Bisnis.com, JAKARTA — Wakil Ketua Dewan Pengupahan Nasional atau Depenas Adi Mahfud menuturkan penetapan upah minimum provinsi atau UMP tahun 2022 yang mengacu pada kondisi perekonomian makro bertujuan untuk mengurangi kesenjangan besaran upah minimum antar wilayah.
Adapun, perhitungan baku UMP melalui kondisi makro perekonomian tersebut berasal dari amanat Peraturan Pemerintah (PP) Nomor 36 Tahun 2021 tentang Pengupahan sebagai turunan Undang Undang Nomor 11 Tahun 2020 tentang Cipta Kerja.
“Saat ini sudah ada regulasi yang menetapkan itu, yaitu UU Cipta Kerja untuk mengurangi kesenjangan upah minimum antar wilayah,” kata Adi melalui sambungan telepon kepada Bisnis, Rabu (8/9/2021).
Caranya, kata Adi, perhitungan baku penetapan UMP itu diarahkan untuk menahan laju pertumbuhan upah minimum di wilayah yang besarannya sudah relatif tinggi dibandingkan standar hidup di daerah tersebut.
Selain itu, formulasi penetapan UMP tahun depan bakal memacu laju pertumbuhan upah minimum di wilayah yang capaiannya relatif rendah.
“Makanya di PP itu dihitung menggunakan variabel pertumbuhan ekonomi atau inflasi. Ukuran utamanya UMP tahun berjalan,” kata dia.
Baca Juga
Kendati demikian, dia belum dapat memastikan ihwal kenaikan UMP tahun depan.
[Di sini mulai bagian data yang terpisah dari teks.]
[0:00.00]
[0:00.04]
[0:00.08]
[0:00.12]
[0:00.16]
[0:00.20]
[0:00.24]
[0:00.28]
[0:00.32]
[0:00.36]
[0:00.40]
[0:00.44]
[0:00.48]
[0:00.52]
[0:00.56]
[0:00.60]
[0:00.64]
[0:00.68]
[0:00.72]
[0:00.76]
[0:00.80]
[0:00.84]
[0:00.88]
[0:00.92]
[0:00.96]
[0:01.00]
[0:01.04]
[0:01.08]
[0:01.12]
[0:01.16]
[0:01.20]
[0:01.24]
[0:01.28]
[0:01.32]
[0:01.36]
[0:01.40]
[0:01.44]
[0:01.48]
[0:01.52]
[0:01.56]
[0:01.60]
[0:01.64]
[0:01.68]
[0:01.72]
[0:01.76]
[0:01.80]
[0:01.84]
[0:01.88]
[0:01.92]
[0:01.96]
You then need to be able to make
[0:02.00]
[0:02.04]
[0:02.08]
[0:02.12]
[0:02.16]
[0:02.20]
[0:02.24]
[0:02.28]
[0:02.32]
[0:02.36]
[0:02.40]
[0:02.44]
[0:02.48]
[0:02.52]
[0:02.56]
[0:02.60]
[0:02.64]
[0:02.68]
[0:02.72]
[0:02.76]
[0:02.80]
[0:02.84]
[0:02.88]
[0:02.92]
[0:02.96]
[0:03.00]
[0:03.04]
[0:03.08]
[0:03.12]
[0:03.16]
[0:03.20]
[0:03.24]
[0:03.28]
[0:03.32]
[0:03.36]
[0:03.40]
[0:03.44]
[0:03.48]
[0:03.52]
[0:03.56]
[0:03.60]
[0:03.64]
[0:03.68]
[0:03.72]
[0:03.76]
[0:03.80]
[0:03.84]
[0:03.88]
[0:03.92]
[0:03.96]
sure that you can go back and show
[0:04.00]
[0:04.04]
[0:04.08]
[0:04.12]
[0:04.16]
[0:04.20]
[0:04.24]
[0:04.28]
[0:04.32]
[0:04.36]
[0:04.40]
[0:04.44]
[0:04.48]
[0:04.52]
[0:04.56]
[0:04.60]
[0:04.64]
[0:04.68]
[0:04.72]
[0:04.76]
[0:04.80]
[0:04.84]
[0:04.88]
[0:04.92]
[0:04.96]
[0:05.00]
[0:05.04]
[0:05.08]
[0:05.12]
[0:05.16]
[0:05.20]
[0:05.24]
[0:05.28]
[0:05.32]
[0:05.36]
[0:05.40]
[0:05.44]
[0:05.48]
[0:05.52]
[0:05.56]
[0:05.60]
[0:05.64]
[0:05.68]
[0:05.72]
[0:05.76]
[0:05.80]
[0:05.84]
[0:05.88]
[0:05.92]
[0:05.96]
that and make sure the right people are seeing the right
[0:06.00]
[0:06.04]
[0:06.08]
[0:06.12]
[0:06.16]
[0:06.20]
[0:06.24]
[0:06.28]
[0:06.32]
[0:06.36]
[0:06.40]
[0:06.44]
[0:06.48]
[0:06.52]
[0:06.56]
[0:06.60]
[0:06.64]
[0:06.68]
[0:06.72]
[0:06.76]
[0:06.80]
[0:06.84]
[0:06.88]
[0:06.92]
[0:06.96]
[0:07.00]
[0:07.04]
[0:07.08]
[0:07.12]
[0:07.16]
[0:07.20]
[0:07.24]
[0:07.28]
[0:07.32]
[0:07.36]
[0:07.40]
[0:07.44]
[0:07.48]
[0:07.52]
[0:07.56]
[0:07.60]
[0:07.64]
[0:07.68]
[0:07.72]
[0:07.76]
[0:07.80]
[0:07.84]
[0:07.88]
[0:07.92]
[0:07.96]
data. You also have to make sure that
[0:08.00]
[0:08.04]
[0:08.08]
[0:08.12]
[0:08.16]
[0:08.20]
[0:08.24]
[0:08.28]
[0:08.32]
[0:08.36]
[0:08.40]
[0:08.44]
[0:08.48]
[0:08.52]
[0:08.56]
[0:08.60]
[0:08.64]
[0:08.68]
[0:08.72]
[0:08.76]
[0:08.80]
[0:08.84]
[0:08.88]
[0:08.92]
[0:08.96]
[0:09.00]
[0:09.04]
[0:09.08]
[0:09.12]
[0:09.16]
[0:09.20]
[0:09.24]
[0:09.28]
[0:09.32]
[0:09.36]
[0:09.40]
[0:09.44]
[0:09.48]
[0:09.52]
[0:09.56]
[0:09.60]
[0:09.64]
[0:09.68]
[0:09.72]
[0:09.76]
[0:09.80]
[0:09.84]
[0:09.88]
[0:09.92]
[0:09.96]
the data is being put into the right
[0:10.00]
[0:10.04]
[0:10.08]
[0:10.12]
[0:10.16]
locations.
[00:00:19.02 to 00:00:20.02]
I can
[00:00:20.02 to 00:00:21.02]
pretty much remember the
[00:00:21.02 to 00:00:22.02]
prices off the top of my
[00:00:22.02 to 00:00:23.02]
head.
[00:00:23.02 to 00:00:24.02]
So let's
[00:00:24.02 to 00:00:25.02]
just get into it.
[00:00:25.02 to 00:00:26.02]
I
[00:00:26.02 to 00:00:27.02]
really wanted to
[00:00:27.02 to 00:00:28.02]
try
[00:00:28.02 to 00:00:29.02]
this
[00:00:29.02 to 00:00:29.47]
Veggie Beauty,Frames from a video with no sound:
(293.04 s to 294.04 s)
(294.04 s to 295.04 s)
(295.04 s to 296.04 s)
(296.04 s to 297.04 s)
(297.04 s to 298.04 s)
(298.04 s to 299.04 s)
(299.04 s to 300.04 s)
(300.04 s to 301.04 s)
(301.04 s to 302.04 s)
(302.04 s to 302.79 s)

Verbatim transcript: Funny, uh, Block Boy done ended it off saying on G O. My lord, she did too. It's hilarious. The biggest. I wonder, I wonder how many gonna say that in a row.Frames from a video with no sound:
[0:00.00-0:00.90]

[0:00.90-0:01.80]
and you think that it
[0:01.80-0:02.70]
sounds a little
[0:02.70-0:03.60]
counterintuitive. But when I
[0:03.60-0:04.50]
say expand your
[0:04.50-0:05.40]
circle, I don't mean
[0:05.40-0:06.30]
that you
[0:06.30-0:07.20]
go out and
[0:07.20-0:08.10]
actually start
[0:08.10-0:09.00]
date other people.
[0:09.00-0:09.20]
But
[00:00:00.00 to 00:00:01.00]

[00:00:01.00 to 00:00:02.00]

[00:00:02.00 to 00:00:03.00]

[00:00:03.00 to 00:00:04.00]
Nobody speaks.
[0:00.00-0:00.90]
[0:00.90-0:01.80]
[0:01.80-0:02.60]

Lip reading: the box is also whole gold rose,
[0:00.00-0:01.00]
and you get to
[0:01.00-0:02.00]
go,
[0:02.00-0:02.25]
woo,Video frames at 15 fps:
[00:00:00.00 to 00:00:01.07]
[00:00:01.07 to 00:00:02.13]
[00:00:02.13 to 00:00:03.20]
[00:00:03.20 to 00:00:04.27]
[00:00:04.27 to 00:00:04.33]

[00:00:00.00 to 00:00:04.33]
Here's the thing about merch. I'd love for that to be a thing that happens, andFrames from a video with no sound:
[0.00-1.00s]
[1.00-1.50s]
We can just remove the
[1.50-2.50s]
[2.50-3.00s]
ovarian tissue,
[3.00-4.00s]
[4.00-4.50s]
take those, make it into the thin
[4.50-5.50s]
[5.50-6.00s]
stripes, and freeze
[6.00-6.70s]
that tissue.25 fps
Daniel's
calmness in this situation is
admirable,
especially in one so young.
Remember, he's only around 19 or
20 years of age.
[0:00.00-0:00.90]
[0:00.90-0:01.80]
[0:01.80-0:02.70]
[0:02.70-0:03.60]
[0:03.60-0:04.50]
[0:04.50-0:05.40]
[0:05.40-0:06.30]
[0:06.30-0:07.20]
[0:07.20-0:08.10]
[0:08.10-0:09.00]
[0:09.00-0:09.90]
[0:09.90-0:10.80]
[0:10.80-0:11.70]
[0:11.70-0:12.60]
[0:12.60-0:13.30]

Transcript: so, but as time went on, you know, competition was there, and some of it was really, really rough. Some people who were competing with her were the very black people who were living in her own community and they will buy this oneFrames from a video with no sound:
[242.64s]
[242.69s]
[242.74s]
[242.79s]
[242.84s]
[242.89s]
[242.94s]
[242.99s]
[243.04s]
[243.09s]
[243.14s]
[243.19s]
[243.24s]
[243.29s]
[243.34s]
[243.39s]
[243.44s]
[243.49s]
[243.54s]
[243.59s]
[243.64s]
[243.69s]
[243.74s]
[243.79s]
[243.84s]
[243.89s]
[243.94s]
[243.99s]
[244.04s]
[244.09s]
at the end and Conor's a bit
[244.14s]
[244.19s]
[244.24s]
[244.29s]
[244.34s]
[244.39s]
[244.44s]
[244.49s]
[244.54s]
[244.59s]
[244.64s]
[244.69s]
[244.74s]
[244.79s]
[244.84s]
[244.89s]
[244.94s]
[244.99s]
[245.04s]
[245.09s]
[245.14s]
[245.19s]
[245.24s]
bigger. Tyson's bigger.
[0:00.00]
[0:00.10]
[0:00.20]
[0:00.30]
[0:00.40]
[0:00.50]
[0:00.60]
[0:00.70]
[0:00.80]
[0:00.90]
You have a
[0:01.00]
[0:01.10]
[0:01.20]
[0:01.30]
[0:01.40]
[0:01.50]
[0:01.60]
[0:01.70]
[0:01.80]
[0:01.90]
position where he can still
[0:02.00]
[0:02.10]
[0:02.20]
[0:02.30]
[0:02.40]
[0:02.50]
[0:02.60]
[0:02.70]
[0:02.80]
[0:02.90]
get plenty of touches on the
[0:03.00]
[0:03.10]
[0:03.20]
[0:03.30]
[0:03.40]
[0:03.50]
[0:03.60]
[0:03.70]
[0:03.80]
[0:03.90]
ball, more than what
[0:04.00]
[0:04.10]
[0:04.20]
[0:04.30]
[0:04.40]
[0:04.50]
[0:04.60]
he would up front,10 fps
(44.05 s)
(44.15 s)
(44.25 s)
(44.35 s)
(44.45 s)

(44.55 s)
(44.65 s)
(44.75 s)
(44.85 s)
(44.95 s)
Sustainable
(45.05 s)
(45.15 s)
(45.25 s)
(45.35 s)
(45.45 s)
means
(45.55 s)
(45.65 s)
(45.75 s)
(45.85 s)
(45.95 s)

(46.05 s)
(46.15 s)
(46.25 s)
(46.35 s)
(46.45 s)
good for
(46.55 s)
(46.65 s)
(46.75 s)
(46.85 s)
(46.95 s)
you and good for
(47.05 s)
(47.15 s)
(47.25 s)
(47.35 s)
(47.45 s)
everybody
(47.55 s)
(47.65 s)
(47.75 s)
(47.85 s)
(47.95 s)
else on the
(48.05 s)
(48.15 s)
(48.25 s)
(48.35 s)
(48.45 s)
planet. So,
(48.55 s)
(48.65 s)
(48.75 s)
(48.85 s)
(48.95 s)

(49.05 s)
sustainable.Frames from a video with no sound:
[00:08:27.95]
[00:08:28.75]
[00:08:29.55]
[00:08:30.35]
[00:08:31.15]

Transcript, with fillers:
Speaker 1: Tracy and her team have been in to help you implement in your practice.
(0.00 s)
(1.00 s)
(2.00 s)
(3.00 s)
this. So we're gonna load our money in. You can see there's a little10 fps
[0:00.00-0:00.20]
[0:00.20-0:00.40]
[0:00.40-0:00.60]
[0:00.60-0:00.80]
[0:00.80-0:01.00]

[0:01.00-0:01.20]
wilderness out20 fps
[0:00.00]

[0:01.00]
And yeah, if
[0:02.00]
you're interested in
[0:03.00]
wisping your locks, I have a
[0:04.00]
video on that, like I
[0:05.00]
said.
Padahal, kondisi pertumbuhan ekonomi pada triwulan II 2021 sudah bergerak positif di posisi 7,07 persen.
“Belum bisa, masih penyiapan data dan proyeksi tersebut,” kata dia.
Seperti diberitakan sebelumnya, perekonomian Indonesia tumbuh 7,07 persen pada kuartal II/2021. Pertumbuhan yang menandai lepasnya Indonesia dari resesi tersebut ditopang oleh kinerja yang membaik pada sejumlah indikator, termasuk konsumsi rumah tangga.
Menteri Perdagangan Muhammad Lutfi mengatakan bahwa kinerja positif kali ini tidak lepas dari tumbuhnya konsumsi rumah tangga sebesar 5,93 persen. Kontribusi konsumsi rumah tangga juga naik dari 56,93 persen terhadap produk domestik bruto (PDB) pada kuartal I/2021 menjadi 57,23 persen pada kuartal II/2021.
“Pertumbuhan konsumsi sudah berada di level 5,93 persen, itu menunjukkan level [konsumsi] sudah kembali, bahkan lebih baik dibandingkan dengan sebelum masa pandemi,” kata Lutfi dalam Dialog Ekonomi, Kamis (5/8/2021).
Dia memerinci pertumbuhan menggembirakan pada sektor usaha yang berkaitan dengan perdagangan di dalam negeri, contohnya adalah usaha transportasi dan pergudangan yang naik 25,1 persen dan akomodasi dan makanan tumbuh 21,58 persen. Selain itu, sektor perdagangan yang mencakup ritel dan perdagangan besar mengalami kenaikan 9,44 persen.
Perdagangan luar negeri juga menjadi sumber pertumbuhan ekonomi lainnya. Dengan kontribusi ekspor sebesar 19,07 persen terhadap PDB, ekspor barang dan jasa tumbuh 31,78 persen secara tahunan. Sementara itu, impor dengan kontribusi 18,72 persen mengalami kenaikan 31,22 persen yoy.
“Untuk Januari sampai Juni 2021, ekspor kita bernilai US$100,2 miliar di mana 97,06 persen di antaranya adalah nonmigas. Sektor ini tumbuh 34,06 persen dibandingkan dengan tahun lalu. Impor kita tumbuh sehat 28,42 persen dengan nilai US$91 miliar,” kata Lutfi.